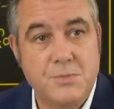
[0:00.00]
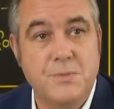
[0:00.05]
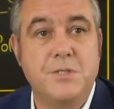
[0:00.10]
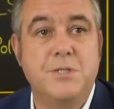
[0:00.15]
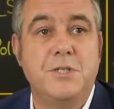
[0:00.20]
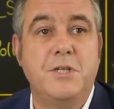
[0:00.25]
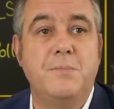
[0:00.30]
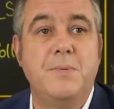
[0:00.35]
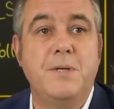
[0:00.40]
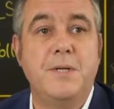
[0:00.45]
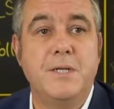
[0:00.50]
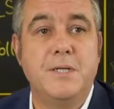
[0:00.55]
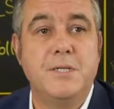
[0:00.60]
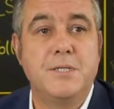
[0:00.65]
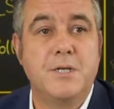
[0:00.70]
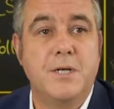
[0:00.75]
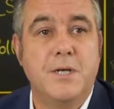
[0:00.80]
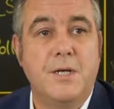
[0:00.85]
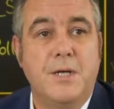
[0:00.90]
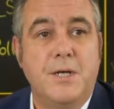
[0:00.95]
with
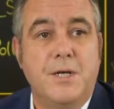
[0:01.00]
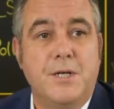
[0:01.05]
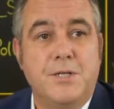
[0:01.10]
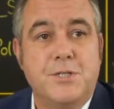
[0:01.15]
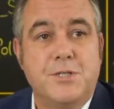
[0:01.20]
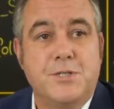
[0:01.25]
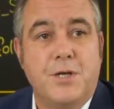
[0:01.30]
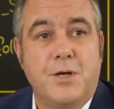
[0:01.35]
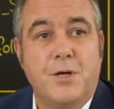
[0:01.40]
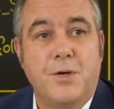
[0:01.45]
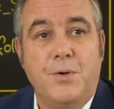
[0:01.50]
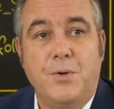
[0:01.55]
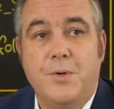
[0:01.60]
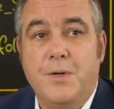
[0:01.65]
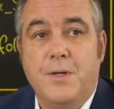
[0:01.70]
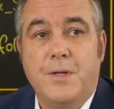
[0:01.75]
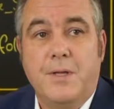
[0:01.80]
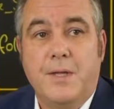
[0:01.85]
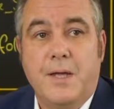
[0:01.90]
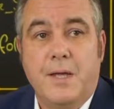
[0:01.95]
GPs. So
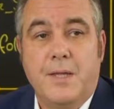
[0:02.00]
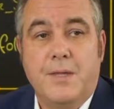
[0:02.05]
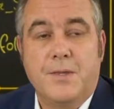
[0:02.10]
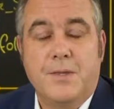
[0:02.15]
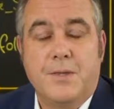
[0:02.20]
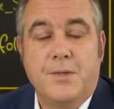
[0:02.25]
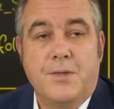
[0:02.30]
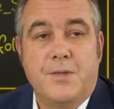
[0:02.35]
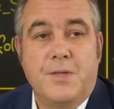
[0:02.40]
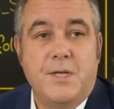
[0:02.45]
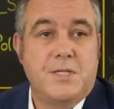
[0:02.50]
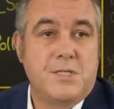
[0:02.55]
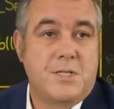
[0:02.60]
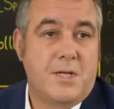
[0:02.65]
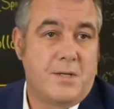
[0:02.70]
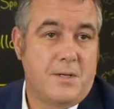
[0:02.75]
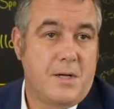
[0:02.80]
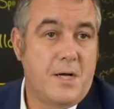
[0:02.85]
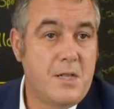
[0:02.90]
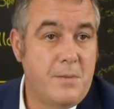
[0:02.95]
this
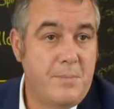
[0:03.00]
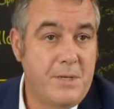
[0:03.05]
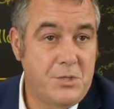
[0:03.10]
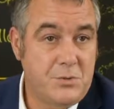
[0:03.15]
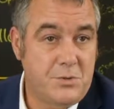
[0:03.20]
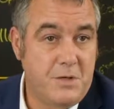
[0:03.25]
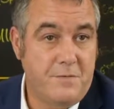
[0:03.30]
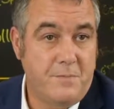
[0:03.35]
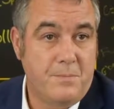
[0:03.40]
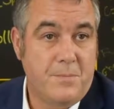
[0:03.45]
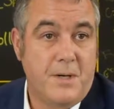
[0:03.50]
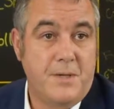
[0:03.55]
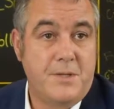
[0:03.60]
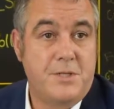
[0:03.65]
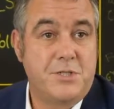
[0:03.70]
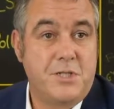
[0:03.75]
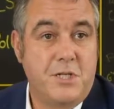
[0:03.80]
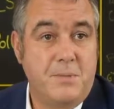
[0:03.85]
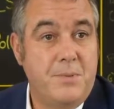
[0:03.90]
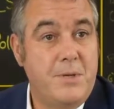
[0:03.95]
can either be driven by the
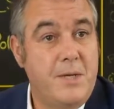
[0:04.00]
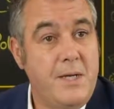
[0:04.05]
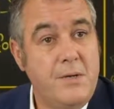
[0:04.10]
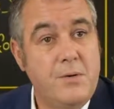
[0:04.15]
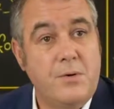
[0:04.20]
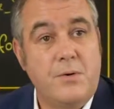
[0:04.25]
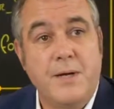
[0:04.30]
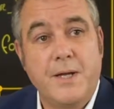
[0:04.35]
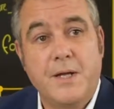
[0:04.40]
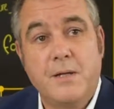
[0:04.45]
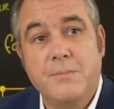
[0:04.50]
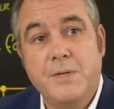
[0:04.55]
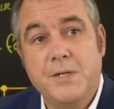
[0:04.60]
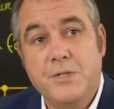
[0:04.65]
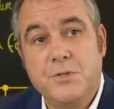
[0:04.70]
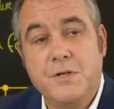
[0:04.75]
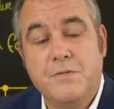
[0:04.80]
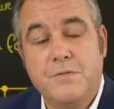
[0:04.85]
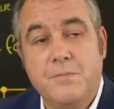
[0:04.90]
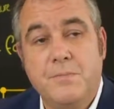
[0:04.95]
GP or it can be
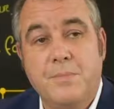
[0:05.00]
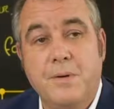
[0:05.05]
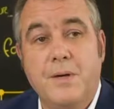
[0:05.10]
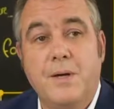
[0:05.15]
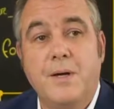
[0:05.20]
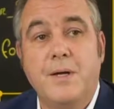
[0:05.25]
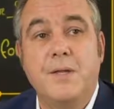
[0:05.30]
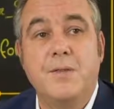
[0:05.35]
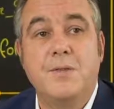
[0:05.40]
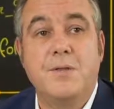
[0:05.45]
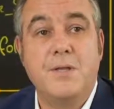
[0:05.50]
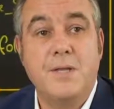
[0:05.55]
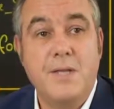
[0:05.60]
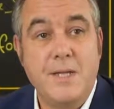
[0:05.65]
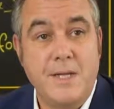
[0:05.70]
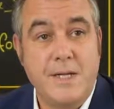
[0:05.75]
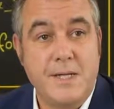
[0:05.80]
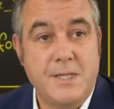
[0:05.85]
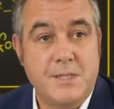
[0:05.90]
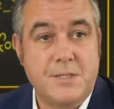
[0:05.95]
driven by the
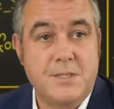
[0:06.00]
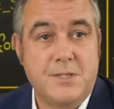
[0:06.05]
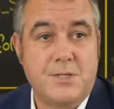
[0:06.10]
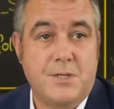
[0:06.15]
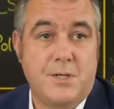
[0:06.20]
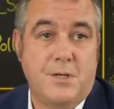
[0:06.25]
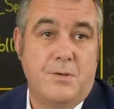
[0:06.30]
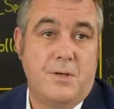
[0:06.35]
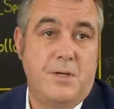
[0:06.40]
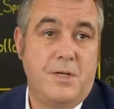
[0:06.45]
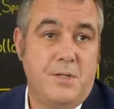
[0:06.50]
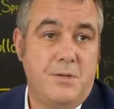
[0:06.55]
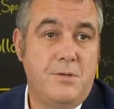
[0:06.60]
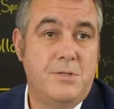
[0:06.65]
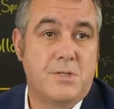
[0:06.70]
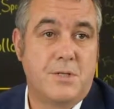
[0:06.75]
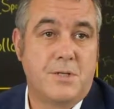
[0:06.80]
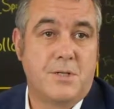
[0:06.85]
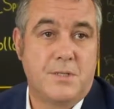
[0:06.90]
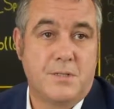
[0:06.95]
need. So a
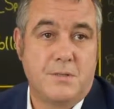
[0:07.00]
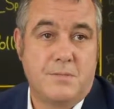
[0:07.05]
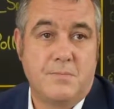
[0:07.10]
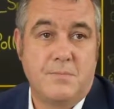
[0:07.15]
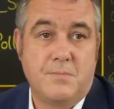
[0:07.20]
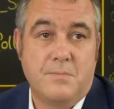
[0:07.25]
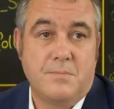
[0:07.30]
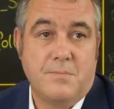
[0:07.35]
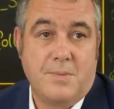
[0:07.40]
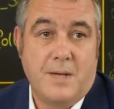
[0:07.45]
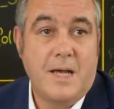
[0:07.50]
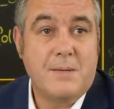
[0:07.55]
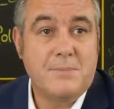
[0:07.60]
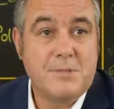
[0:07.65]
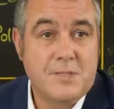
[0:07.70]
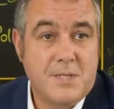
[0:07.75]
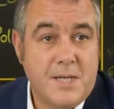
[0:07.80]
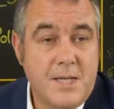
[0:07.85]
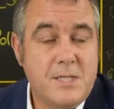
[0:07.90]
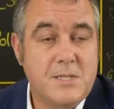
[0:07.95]
user can
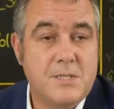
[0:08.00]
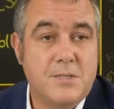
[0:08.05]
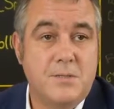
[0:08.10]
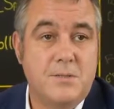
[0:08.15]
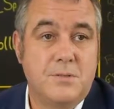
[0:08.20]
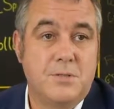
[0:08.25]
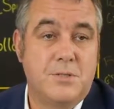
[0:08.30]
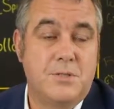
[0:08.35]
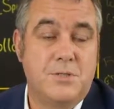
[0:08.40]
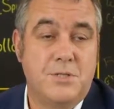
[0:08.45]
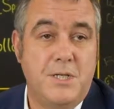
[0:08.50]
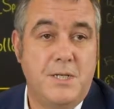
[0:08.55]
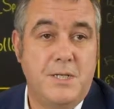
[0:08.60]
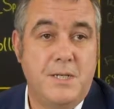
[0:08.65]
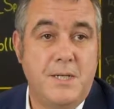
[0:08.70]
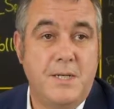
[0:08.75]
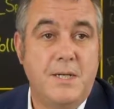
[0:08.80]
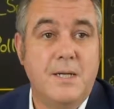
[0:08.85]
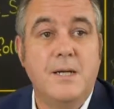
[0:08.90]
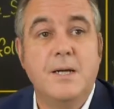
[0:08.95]
perhaps say to
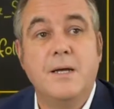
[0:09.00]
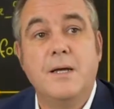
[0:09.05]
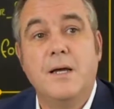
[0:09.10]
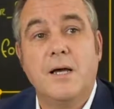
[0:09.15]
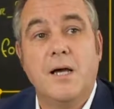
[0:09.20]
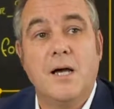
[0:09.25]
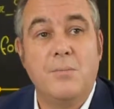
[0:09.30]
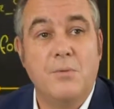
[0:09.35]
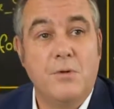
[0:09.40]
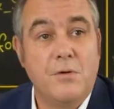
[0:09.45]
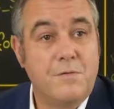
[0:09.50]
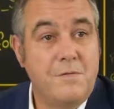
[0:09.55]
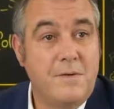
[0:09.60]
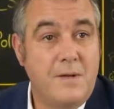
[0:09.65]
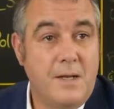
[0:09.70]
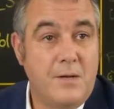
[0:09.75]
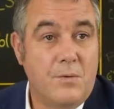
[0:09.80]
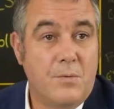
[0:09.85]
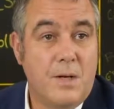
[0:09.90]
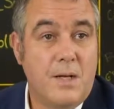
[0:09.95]
Genie, I'm not
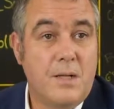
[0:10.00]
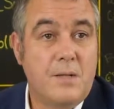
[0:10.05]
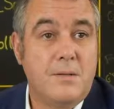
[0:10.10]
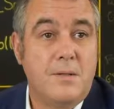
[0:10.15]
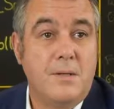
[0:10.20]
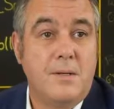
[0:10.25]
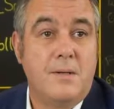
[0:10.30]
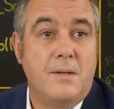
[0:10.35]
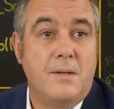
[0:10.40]
feeling well,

■ Task prompt
Copy the records above exactly, leaving out every picture.

■ Response
[0:00.00]
[0:00.05]
[0:00.10]
[0:00.15]
[0:00.20]
[0:00.25]
[0:00.30]
[0:00.35]
[0:00.40]
[0:00.45]
[0:00.50]
[0:00.55]
[0:00.60]
[0:00.65]
[0:00.70]
[0:00.75]
[0:00.80]
[0:00.85]
[0:00.90]
[0:00.95]
with
[0:01.00]
[0:01.05]
[0:01.10]
[0:01.15]
[0:01.20]
[0:01.25]
[0:01.30]
[0:01.35]
[0:01.40]
[0:01.45]
[0:01.50]
[0:01.55]
[0:01.60]
[0:01.65]
[0:01.70]
[0:01.75]
[0:01.80]
[0:01.85]
[0:01.90]
[0:01.95]
GPs. So
[0:02.00]
[0:02.05]
[0:02.10]
[0:02.15]
[0:02.20]
[0:02.25]
[0:02.30]
[0:02.35]
[0:02.40]
[0:02.45]
[0:02.50]
[0:02.55]
[0:02.60]
[0:02.65]
[0:02.70]
[0:02.75]
[0:02.80]
[0:02.85]
[0:02.90]
[0:02.95]
this
[0:03.00]
[0:03.05]
[0:03.10]
[0:03.15]
[0:03.20]
[0:03.25]
[0:03.30]
[0:03.35]
[0:03.40]
[0:03.45]
[0:03.50]
[0:03.55]
[0:03.60]
[0:03.65]
[0:03.70]
[0:03.75]
[0:03.80]
[0:03.85]
[0:03.90]
[0:03.95]
can either be driven by the
[0:04.00]
[0:04.05]
[0:04.10]
[0:04.15]
[0:04.20]
[0:04.25]
[0:04.30]
[0:04.35]
[0:04.40]
[0:04.45]
[0:04.50]
[0:04.55]
[0:04.60]
[0:04.65]
[0:04.70]
[0:04.75]
[0:04.80]
[0:04.85]
[0:04.90]
[0:04.95]
GP or it can be
[0:05.00]
[0:05.05]
[0:05.10]
[0:05.15]
[0:05.20]
[0:05.25]
[0:05.30]
[0:05.35]
[0:05.40]
[0:05.45]
[0:05.50]
[0:05.55]
[0:05.60]
[0:05.65]
[0:05.70]
[0:05.75]
[0:05.80]
[0:05.85]
[0:05.90]
[0:05.95]
driven by the
[0:06.00]
[0:06.05]
[0:06.10]
[0:06.15]
[0:06.20]
[0:06.25]
[0:06.30]
[0:06.35]
[0:06.40]
[0:06.45]
[0:06.50]
[0:06.55]
[0:06.60]
[0:06.65]
[0:06.70]
[0:06.75]
[0:06.80]
[0:06.85]
[0:06.90]
[0:06.95]
need. So a
[0:07.00]
[0:07.05]
[0:07.10]
[0:07.15]
[0:07.20]
[0:07.25]
[0:07.30]
[0:07.35]
[0:07.40]
[0:07.45]
[0:07.50]
[0:07.55]
[0:07.60]
[0:07.65]
[0:07.70]
[0:07.75]
[0:07.80]
[0:07.85]
[0:07.90]
[0:07.95]
user can
[0:08.00]
[0:08.05]
[0:08.10]
[0:08.15]
[0:08.20]
[0:08.25]
[0:08.30]
[0:08.35]
[0:08.40]
[0:08.45]
[0:08.50]
[0:08.55]
[0:08.60]
[0:08.65]
[0:08.70]
[0:08.75]
[0:08.80]
[0:08.85]
[0:08.90]
[0:08.95]
perhaps say to
[0:09.00]
[0:09.05]
[0:09.10]
[0:09.15]
[0:09.20]
[0:09.25]
[0:09.30]
[0:09.35]
[0:09.40]
[0:09.45]
[0:09.50]
[0:09.55]
[0:09.60]
[0:09.65]
[0:09.70]
[0:09.75]
[0:09.80]
[0:09.85]
[0:09.90]
[0:09.95]
Genie, I'm not
[0:10.00]
[0:10.05]
[0:10.10]
[0:10.15]
[0:10.20]
[0:10.25]
[0:10.30]
[0:10.35]
[0:10.40]
feeling well,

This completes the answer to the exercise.